Originally we where to leave and head towards Gove, but after restocking with supplies and diesel in Seisia it was straight across to top we go. Here are the most interesting parts summarised for you reading pleasure.
50 hours, 330 nautical miles, ginger pills, kwells (sea sickness pills), stomach bile and a bucket and bugger all sleep. Yea ha, was the first part of exposed water as everything else we had been sailing on was guarded by the reef.
In Paihia you can get “Paihia bombs” made up by a chemist to help combat sea sickness. They are one pill of a drowsy anti inflammatory followed half an hour later by a caffeine pill and are supposed to more confuse the hell out of your body by trying to sleep and being made to be awake so that it forgets sea sickness. Will see what I can find in Darwin.
Was perhaps not the favourite person on the boat after having a chunder on watch and only half cleaning up as far as I could without getting out of the cockpit (as it was my watch and I was the only one at 2am in the morning) and not wanting to use any fresh water. Next morning was out with the brush and the deck wash.
It made me think about man over board scenarios, why don’t boats have a proximity type device which can be used at night and alert the other boat members when they get more that 100m away from the boat?
You don’t need to worry though mum, the cockpit is closed and sheltered, we don’t leave it at night when we are alone, if we do with another person in watch a harness is worn while up on deck and we also leave GPS on all night so we can track back in the unlikely event should something happen our course can be followed back.
After the crossing we went to have a look at the hole in the rock, it’s hardly a bay of islands type hole in the rock more of a mile long crack in the earth which boats can pass through when the tide is slack, or else up to 9 knots can run if you get it wrong.

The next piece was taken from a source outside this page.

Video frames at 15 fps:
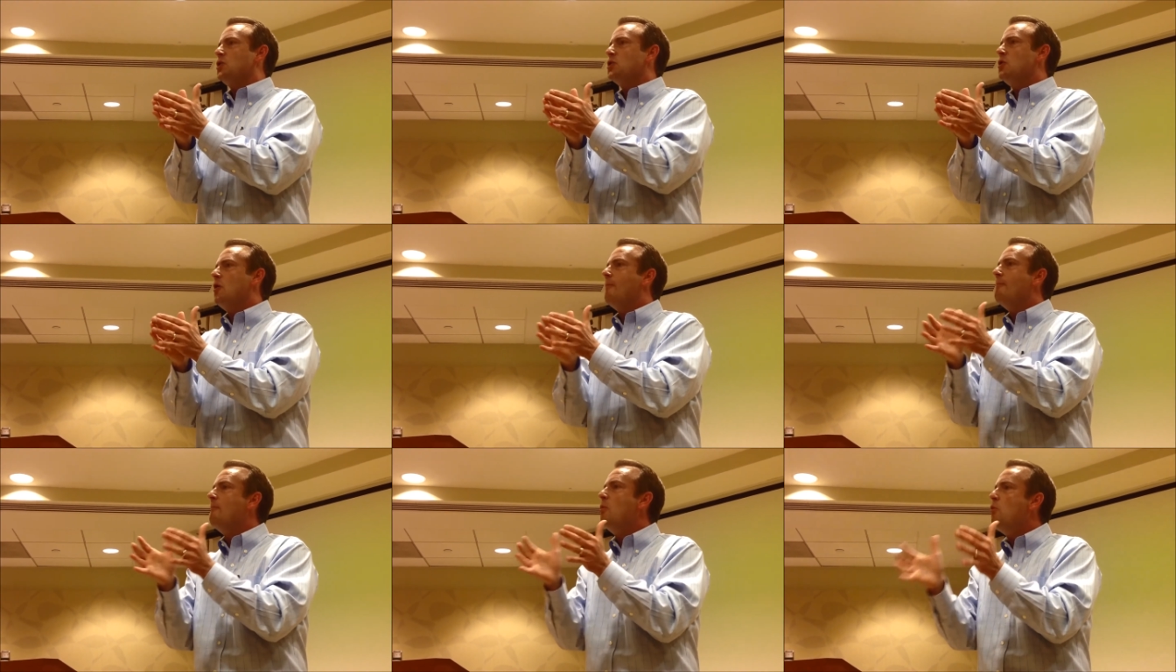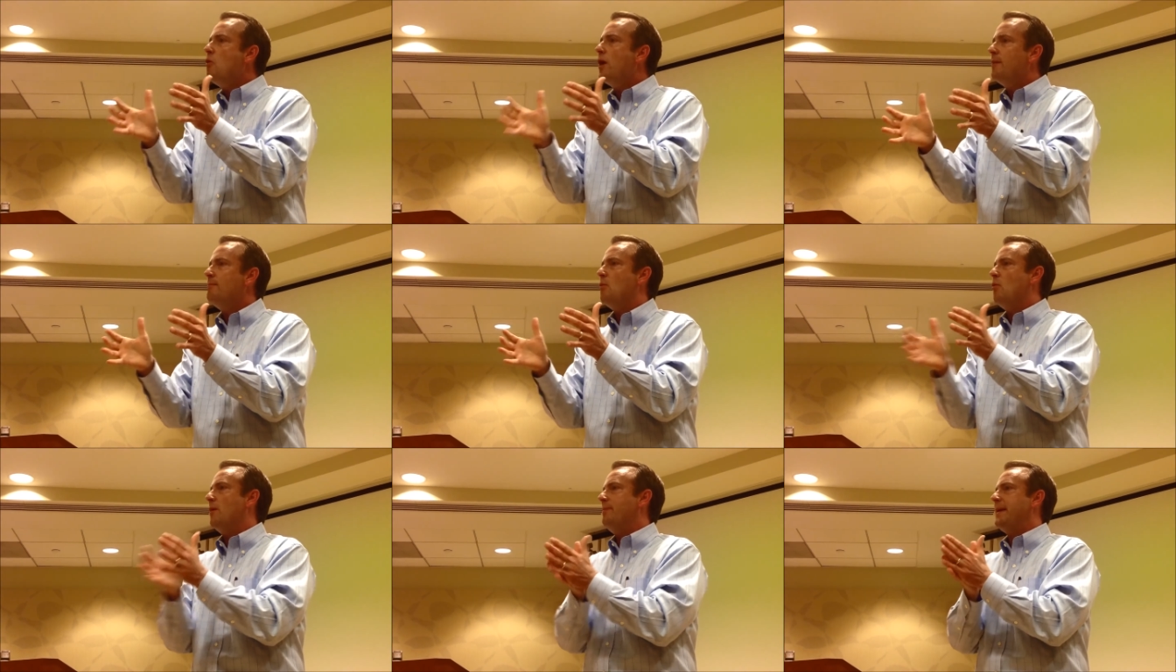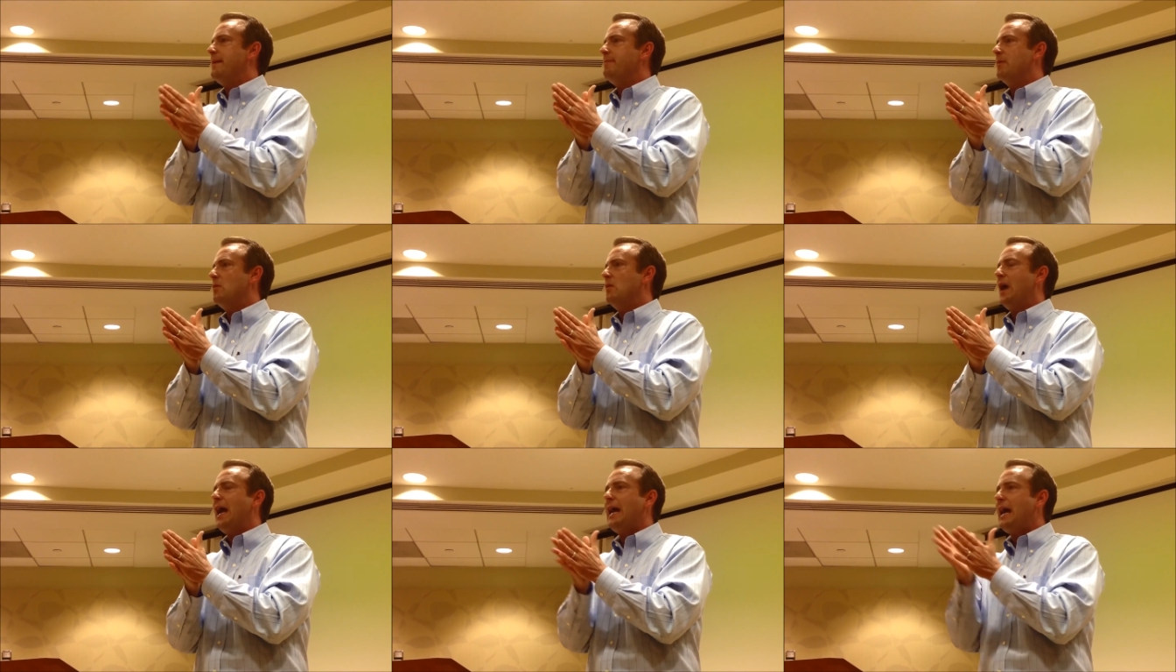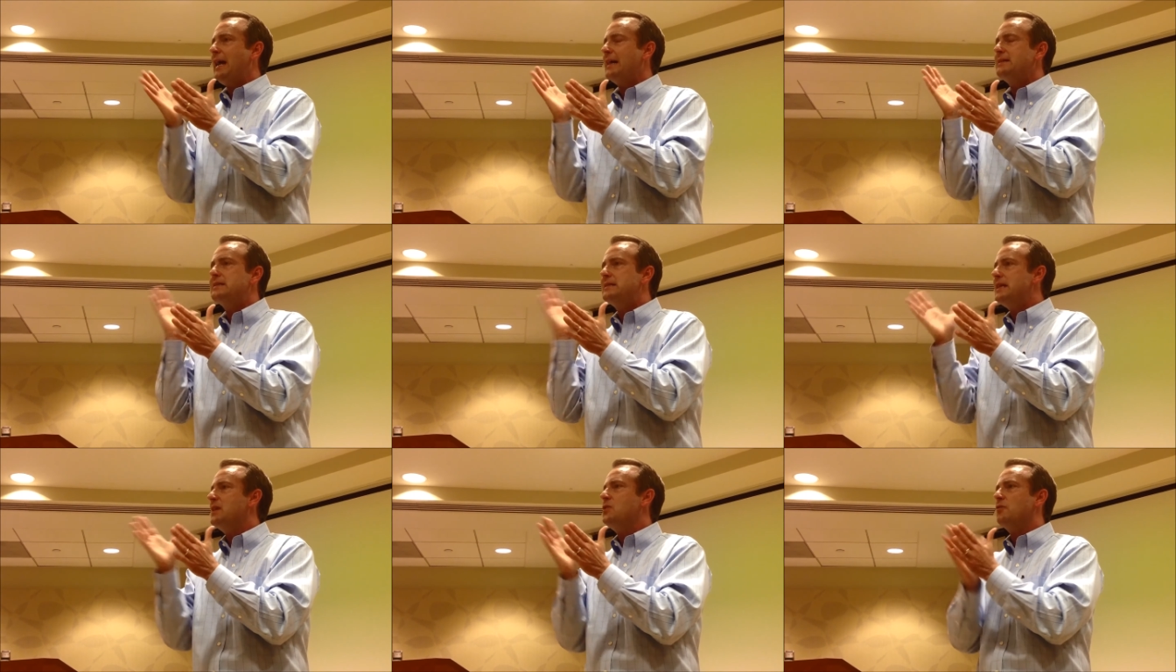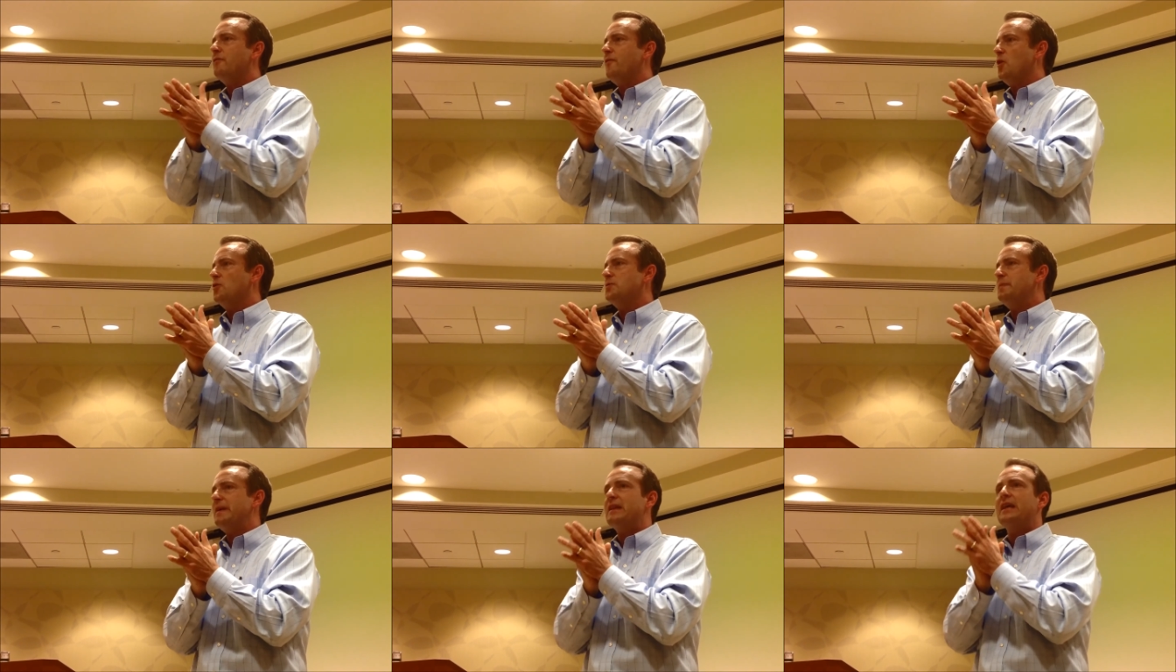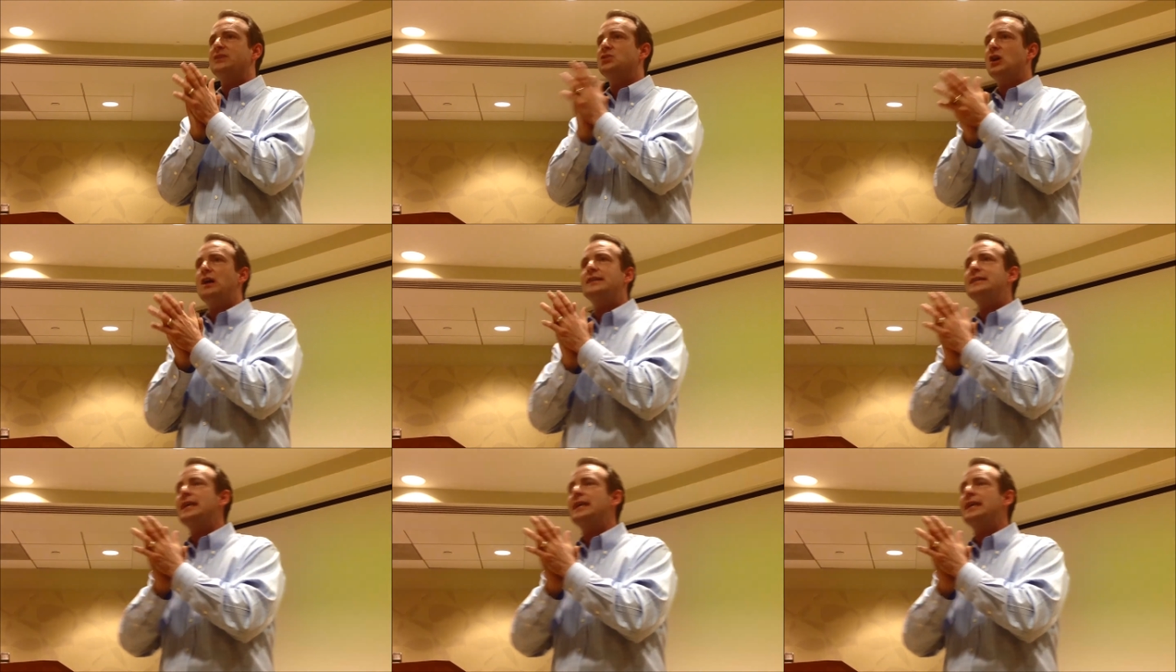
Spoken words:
more and more people, I had senior folks be like, John,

We only had a look at the entrance as the tide was not in our favour.
We had another visit by the Coastguard via helicopter, came down and swooped by us and the next boat across to get the name and status check, they have some pretty good camera equipment on board to capture boat people, they should sell images on the side. Mind you this all happened while I was asleep after my chunder clean up sessions.
On ward and across to Wessel Islands, pronounced like the Russian says nuclear in the early Star Trek with Captain Kirk where they have to go back in time and pick up the hump back whales to stop impending doom and save to world. Was a really nice anchorage, we were not allowed to go onto the land because it’s all tribal there and we needed to ask permission.

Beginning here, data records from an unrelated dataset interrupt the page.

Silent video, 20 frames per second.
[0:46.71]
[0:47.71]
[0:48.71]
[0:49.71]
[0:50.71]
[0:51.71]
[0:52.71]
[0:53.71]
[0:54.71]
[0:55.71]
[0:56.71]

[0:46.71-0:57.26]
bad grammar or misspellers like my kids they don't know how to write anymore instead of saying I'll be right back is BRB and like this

At that point in time I think id contemplate loosing an appendage for a swim, hot and no wind.
We had some sun downers with 3 old fellas who were just going for a sail from Cairns to Darwin, they are all mates the two crew members are getting off in Darwin and the owner is heading on to the rally the same as us. He said he is really just to make it easy to enter Indonesia from the red tape point of view, once there will go to the surf spots. He used to own the surf shop at Kiribilli, but was bought out by billabong and has now just been sailing around surfing, not a bad life for an old codger.



your seasickness story reminds me of the time you spewed out the window on the way to the surf. a little bit got on my arm in the back seat, but i didnt tell you cos i sorta felt sorry for you and thought it may worsen the situation. then you spewed all over the shagpile rug at the b and b. I hope for your crews sake that you can find some darwin bombs.